We agree and quote the pertinent language in Pa.R.E. 201, which states:

(b) Kinds of Facts That May Be Judicially Noticed.

The court may judicially notice a fact that is not subject to reasonable dispute because it:
(1) is generally known within the trial court's territorial jurisdiction; or
(2) can be accurately and readily determined from sources whose accuracy cannot reasonably be questioned.

Pa.R.E. 201(b).

We also rely on this Court's opinion in V.B. v. J.E.B., 55 A.3d 1193 (Pa.Super. 2012), that discussed the trial court's acknowledgment "that it took judicial notice of the entire 'official file' in the prior, unrelated custody dispute, reviewed that file, and considered the information contained therein in fashioning the instant custody order." V.B., 55 A.3d at 1206.[6] This Court held that "in contrast to merely taking notice of its prior ruling, … the court committed reversible error by incorporating the entire file of the unrelated custody litigation into this matter by reference and by relying upon its prior findings of facts to reach its determination herein." Id. at 1207. We likewise conclude that the juvenile court in this case committed reversible error by incorporating the delinquency case into the instant dependency matter. CYF did not have an opportunity to produce evidence that might have contributed to a decision in the delinquency case, which more importantly had not been resolved at the time the order presently on appeal was handed down in this dependency matter. Accordingly, we are compelled to reverse the court's order wherein it concluded that I.A. is a dependent child. There is insufficient evidence to meet the requirements in subsections (1) and (6) of section 6302. Thus, the juvenile court's May 20, 2013 order is reversed.[7]

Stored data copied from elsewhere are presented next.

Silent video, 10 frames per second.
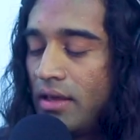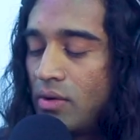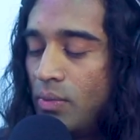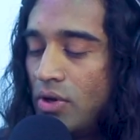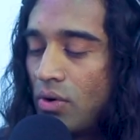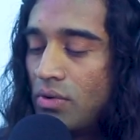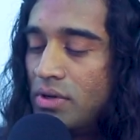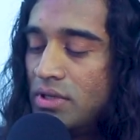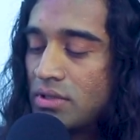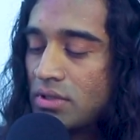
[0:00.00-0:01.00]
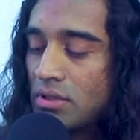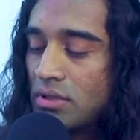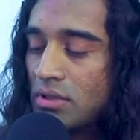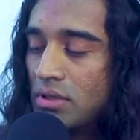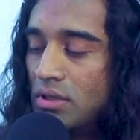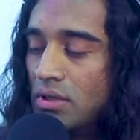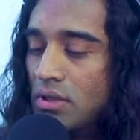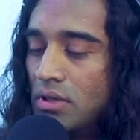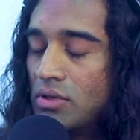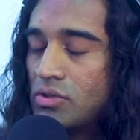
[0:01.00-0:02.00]
we don't need to.
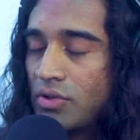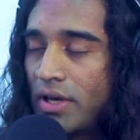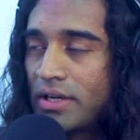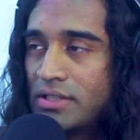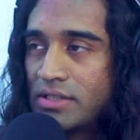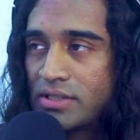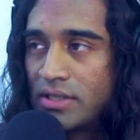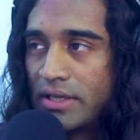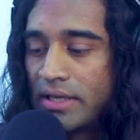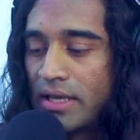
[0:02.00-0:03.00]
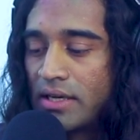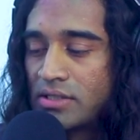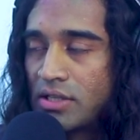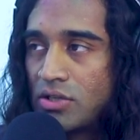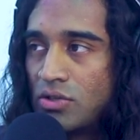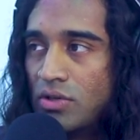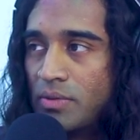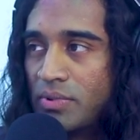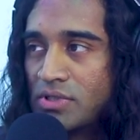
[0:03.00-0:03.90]
Sri Lanka's at such a unique position.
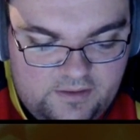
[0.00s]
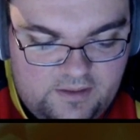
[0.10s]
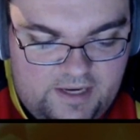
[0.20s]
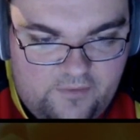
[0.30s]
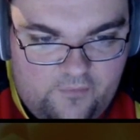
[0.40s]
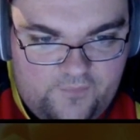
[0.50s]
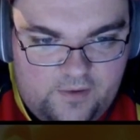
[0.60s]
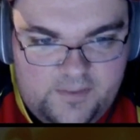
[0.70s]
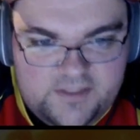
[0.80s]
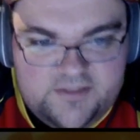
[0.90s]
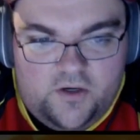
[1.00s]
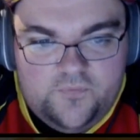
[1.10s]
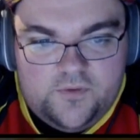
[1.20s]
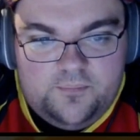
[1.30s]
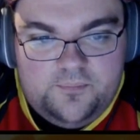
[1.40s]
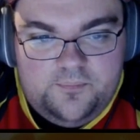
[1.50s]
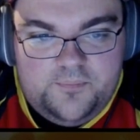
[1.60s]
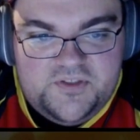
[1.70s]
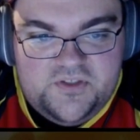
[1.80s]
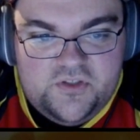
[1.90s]
I never found myself in a
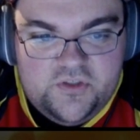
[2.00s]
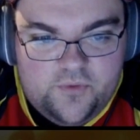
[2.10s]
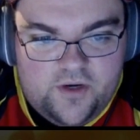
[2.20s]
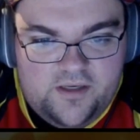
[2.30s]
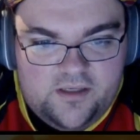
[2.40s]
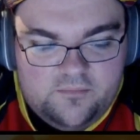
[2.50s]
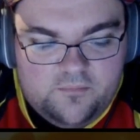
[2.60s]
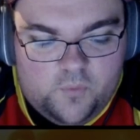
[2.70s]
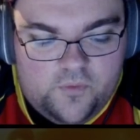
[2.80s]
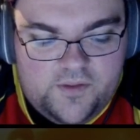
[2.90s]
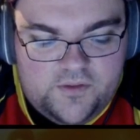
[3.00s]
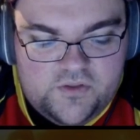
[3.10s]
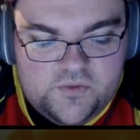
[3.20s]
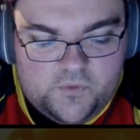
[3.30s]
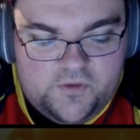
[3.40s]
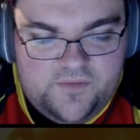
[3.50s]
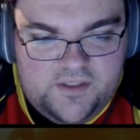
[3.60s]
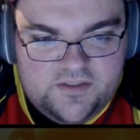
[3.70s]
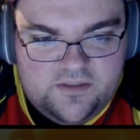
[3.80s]
position where I needed more than just one of these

We now turn to Mother's appeal from the juvenile court's June 26, 2013 order, which continued jurisdiction over I.A. as a dependent child. The hearing was held and the order was entered after I.A. turned eighteen years old. Mother asserts that since I.A. is now eighteen and has not requested the court to continue supervision, the court is without jurisdiction to continue supervision over I.A. Specifically, Mother raises the following two issues:

Did the trial court abuse its discretion by misapplying the law when it assumed jurisdiction over [I.A.] while he was over eighteen and had not requested such supervision?
Did the trial court abuse its discretion by not applying the law and making a decision that was manifestly unreasonable when it reasoned that a determination of incompetence in a separate delinquency matter justified its exercising jurisdiction over a person of majority age without their consent and outside the scope of the Juvenile Act?

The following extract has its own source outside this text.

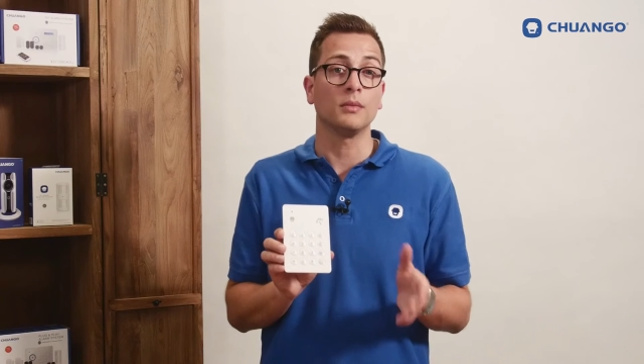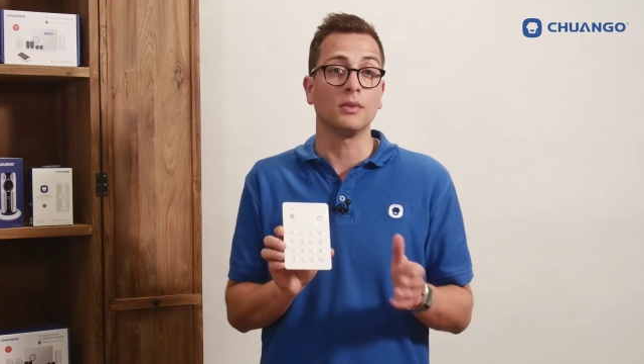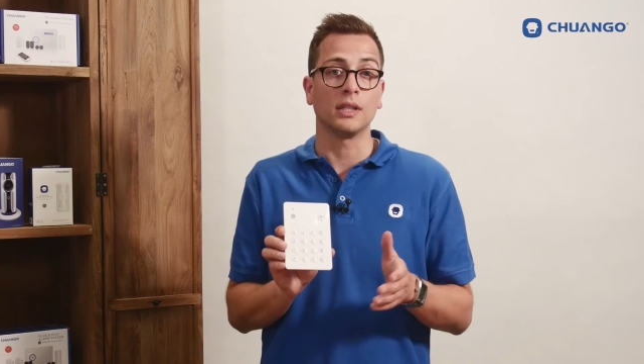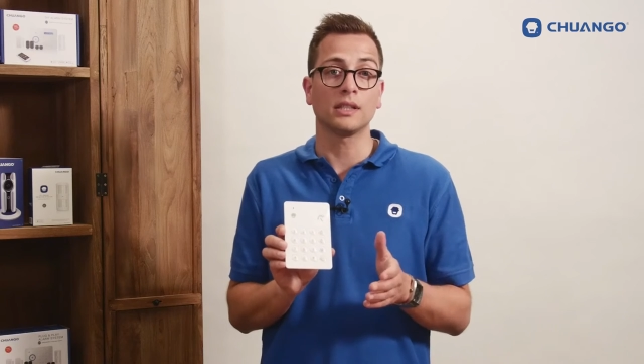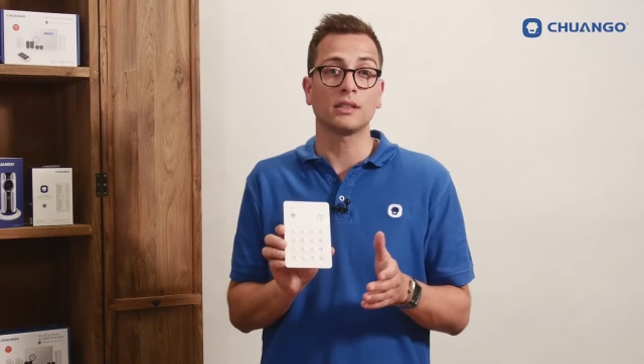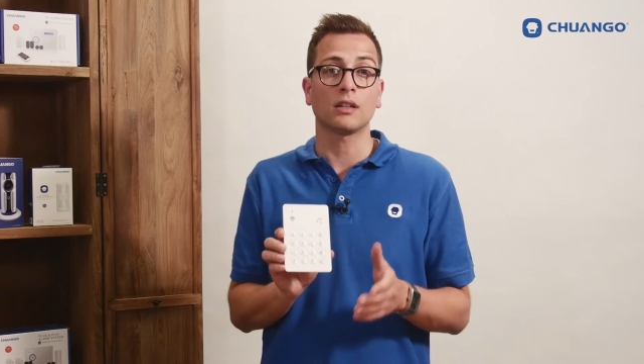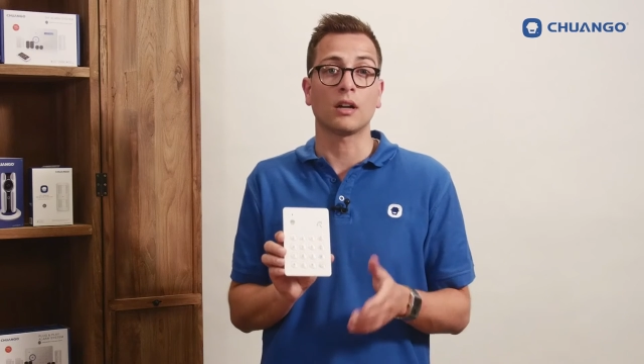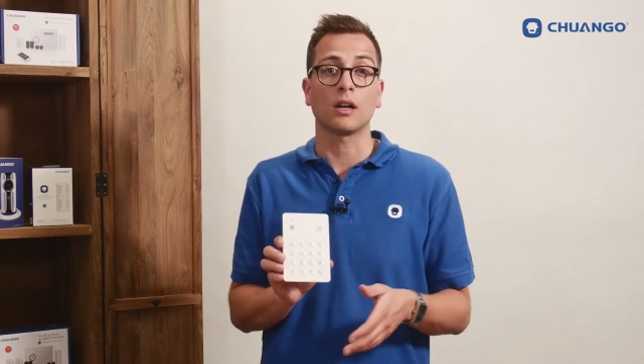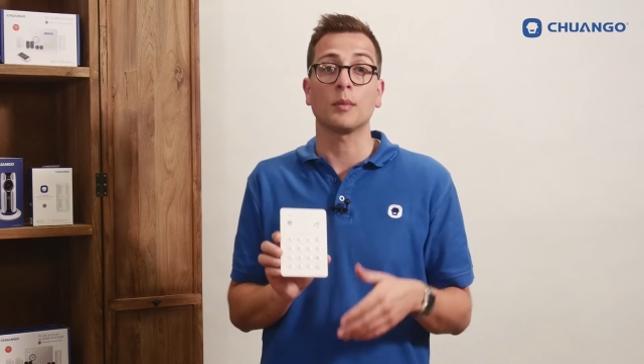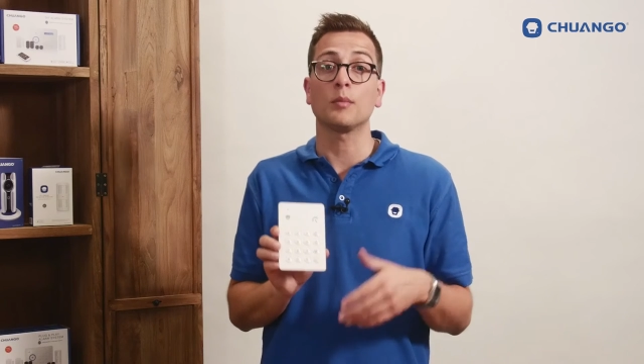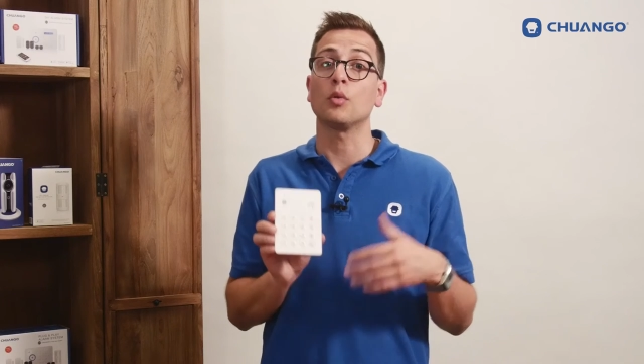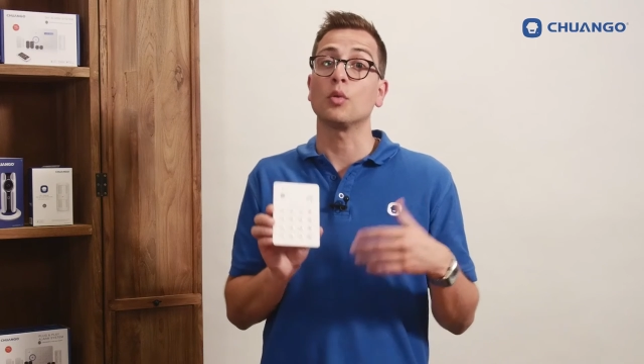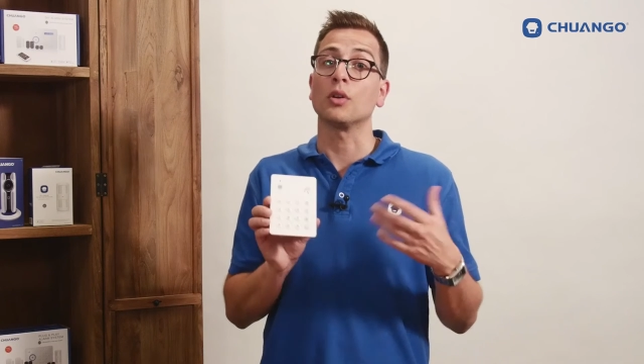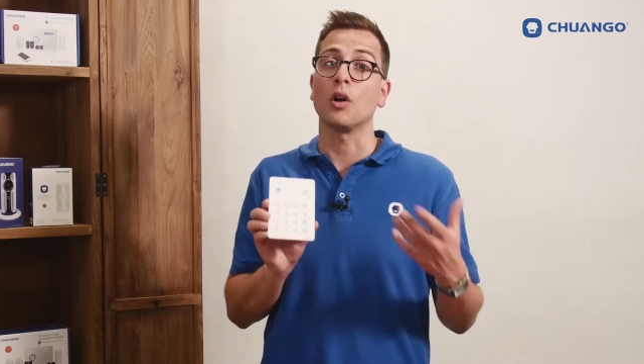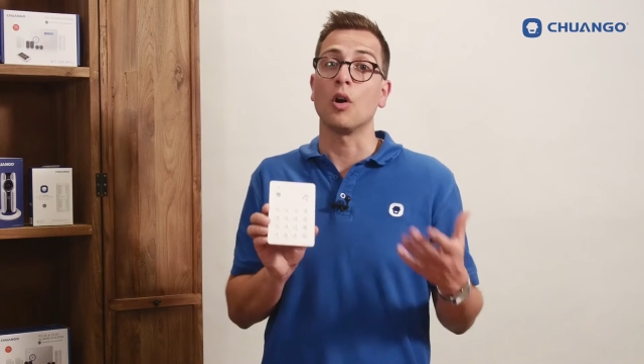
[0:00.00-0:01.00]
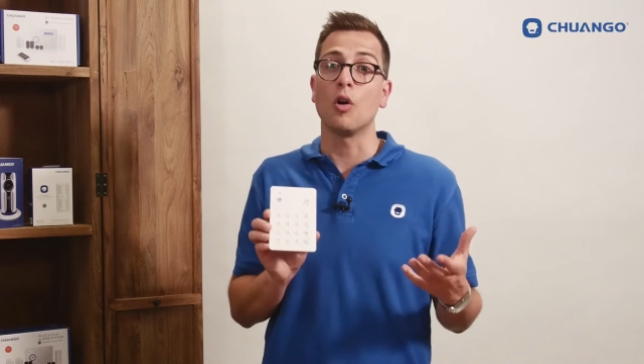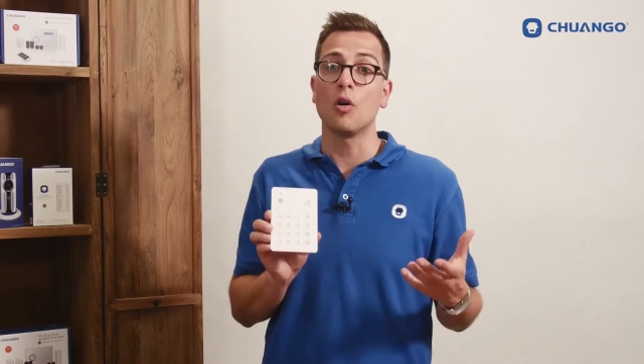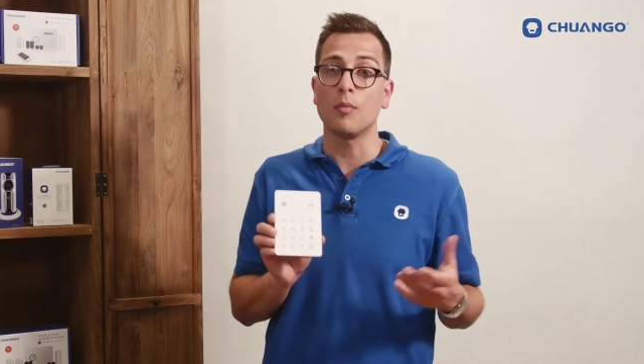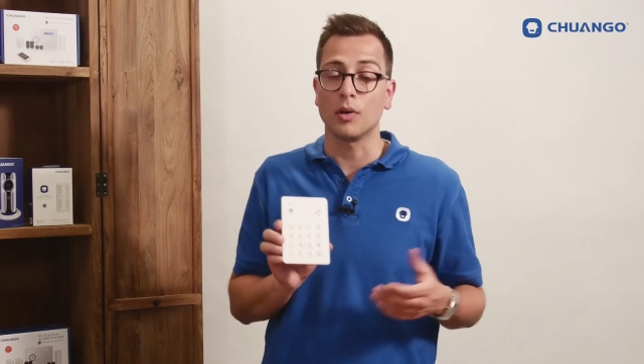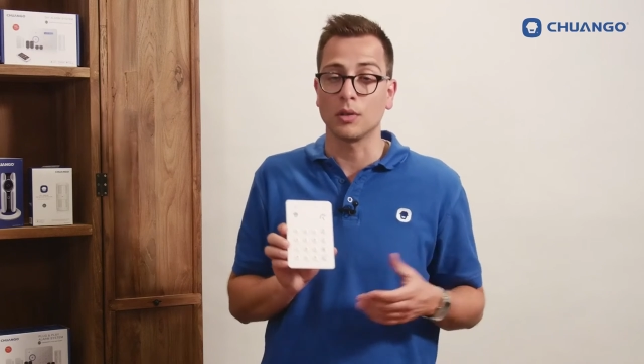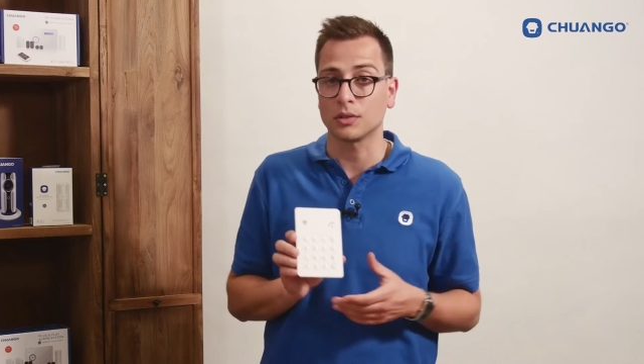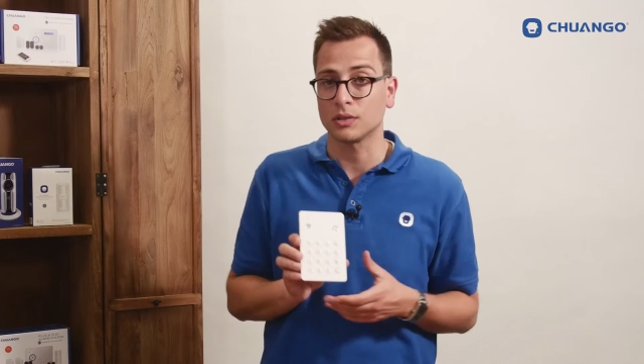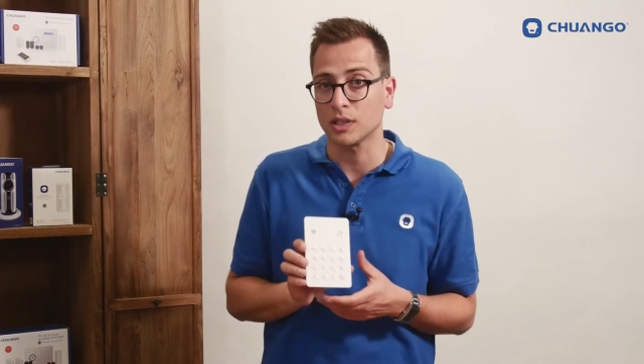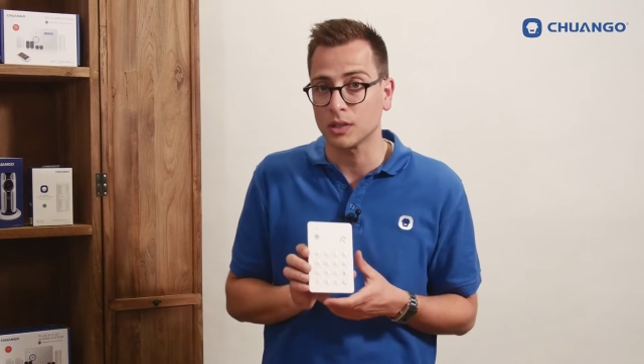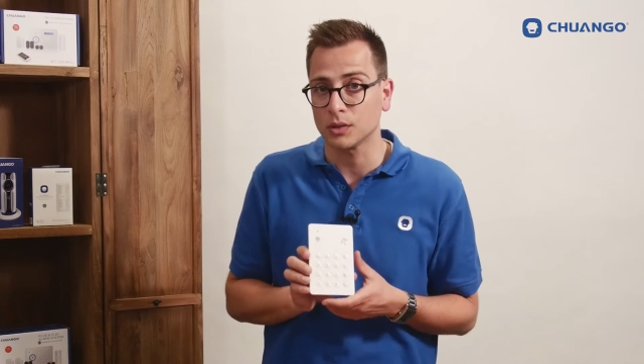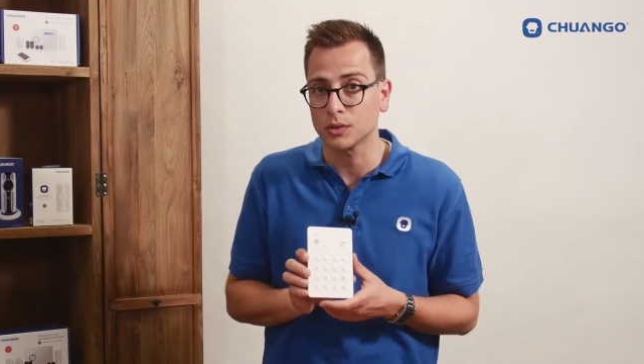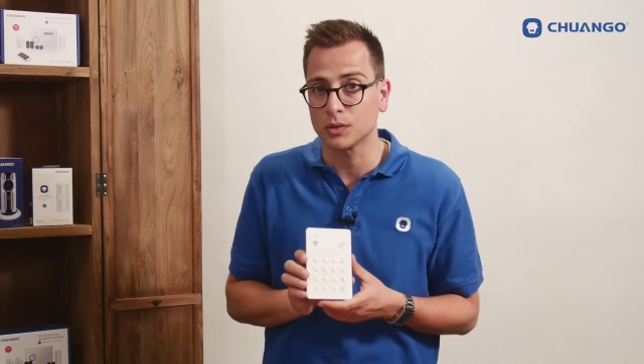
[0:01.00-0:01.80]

disarm or home mode signal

Mother's brief at 6. We do not address the merits of these issues in light of our determination that the juvenile court erred in concluding that I.A. was a dependent child under subsections (1) and (6) of the Juvenile Act, 42 Pa.C.S. § 6302 "Dependent Child." Having concluded that sufficient evidence did not support the court's dependency decision, it is evident that Mother's appeal is moot.

Order at 1044 WDA 2013 reversed. Appeal from order at 1143 WDA 2013 dismissed as moot.